RAW DATA:
..............................
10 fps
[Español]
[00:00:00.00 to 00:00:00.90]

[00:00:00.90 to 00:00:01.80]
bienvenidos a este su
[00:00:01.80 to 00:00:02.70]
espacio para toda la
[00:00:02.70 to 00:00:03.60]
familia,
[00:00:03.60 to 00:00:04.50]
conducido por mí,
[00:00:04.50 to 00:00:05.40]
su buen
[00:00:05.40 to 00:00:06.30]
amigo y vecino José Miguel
..............................
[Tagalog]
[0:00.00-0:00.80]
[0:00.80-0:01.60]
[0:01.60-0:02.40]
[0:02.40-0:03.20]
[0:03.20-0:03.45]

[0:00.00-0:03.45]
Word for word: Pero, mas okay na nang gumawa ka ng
..............................
The response should hold exactly the lines starting at the line with "[0:01.60-0:02.40]" and ending at the line with "Word for word: Pero, mas", and no other line of the material above.

[0:01.60-0:02.40]
[0:02.40-0:03.20]
[0:03.20-0:03.45]

[0:00.00-0:03.45]
Word for word: Pero, mas okay na nang gumawa ka ng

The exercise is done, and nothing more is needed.